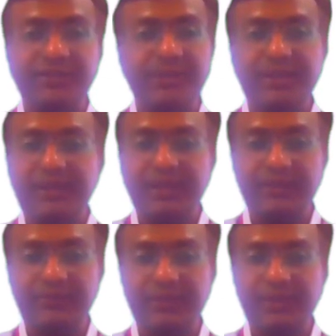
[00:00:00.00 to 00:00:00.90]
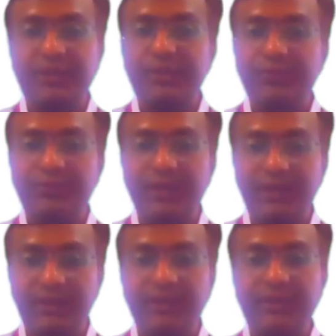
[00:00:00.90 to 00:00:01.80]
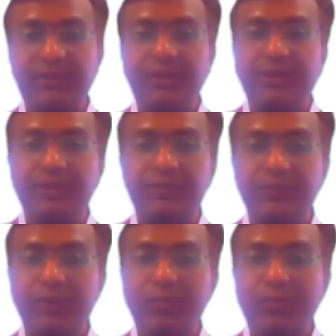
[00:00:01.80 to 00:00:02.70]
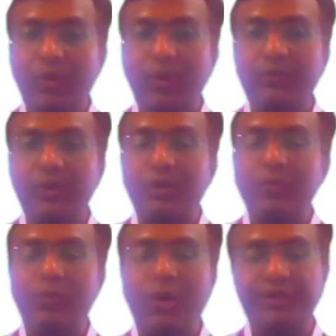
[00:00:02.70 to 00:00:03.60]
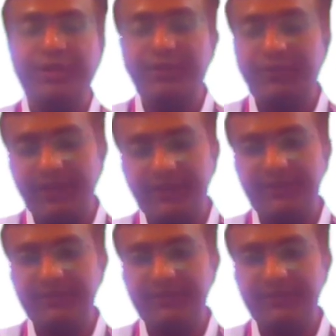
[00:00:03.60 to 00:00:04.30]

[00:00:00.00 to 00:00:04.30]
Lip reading: being transferred to the air in form of boundary work.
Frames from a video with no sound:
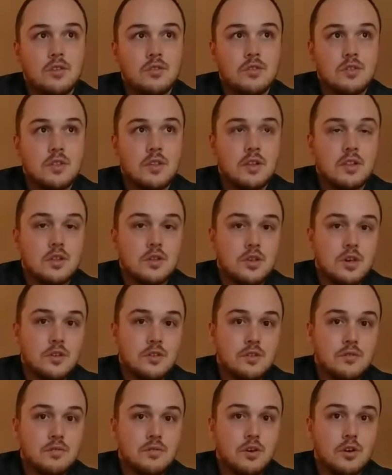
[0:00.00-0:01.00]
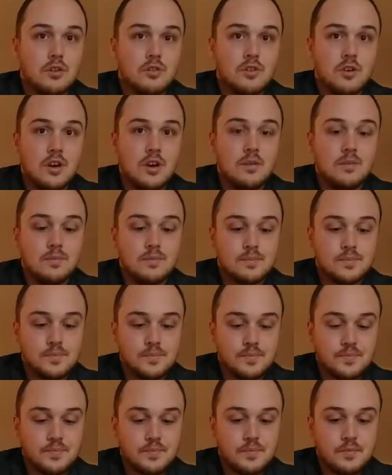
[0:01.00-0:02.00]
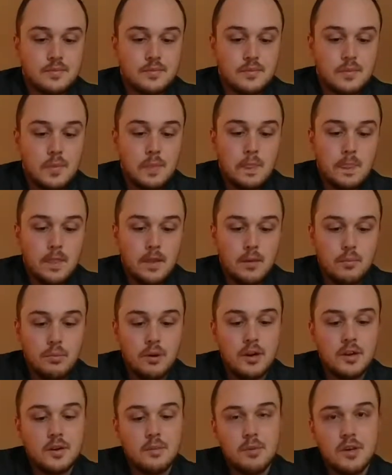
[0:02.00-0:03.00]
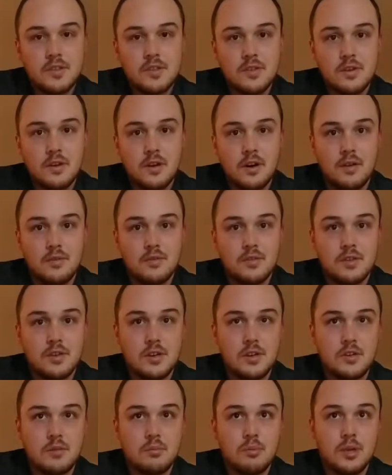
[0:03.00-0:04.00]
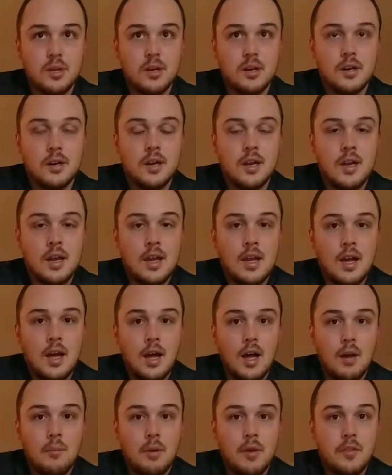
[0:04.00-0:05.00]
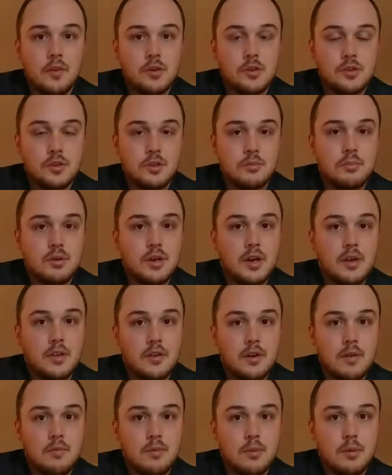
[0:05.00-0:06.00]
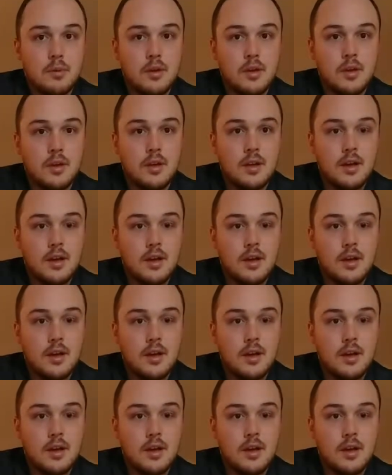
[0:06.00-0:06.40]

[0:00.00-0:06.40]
It's not like the Justin Falk trade. But Namestnikov is a decent player, and there should be other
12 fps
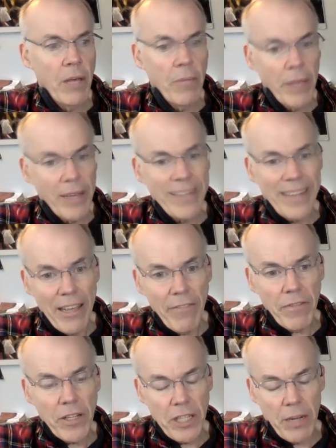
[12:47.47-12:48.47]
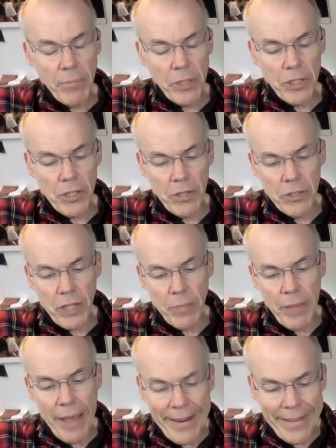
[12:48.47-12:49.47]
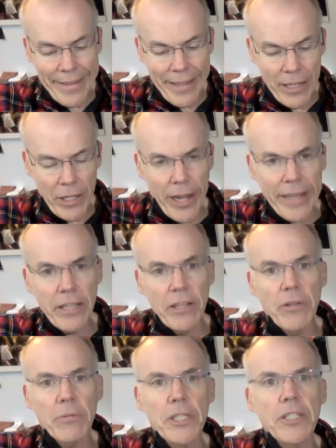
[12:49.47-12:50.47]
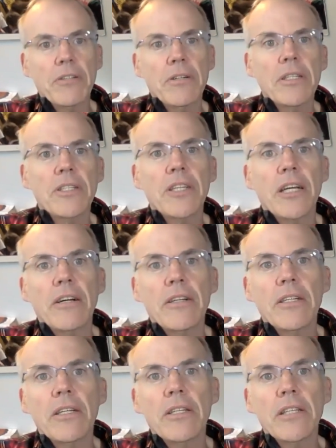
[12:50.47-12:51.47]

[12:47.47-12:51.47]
Because if the temperature goes up anything like 3 degrees, Aaron,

-.-.-

This task calls for restating, word for word, each line from the line holding "[12:47.47-12:48.47]" through the end of the material, pictures left out.

Response to the exercise:
[12:47.47-12:48.47]
[12:48.47-12:49.47]
[12:49.47-12:50.47]
[12:50.47-12:51.47]

[12:47.47-12:51.47]
Because if the temperature goes up anything like 3 degrees, Aaron,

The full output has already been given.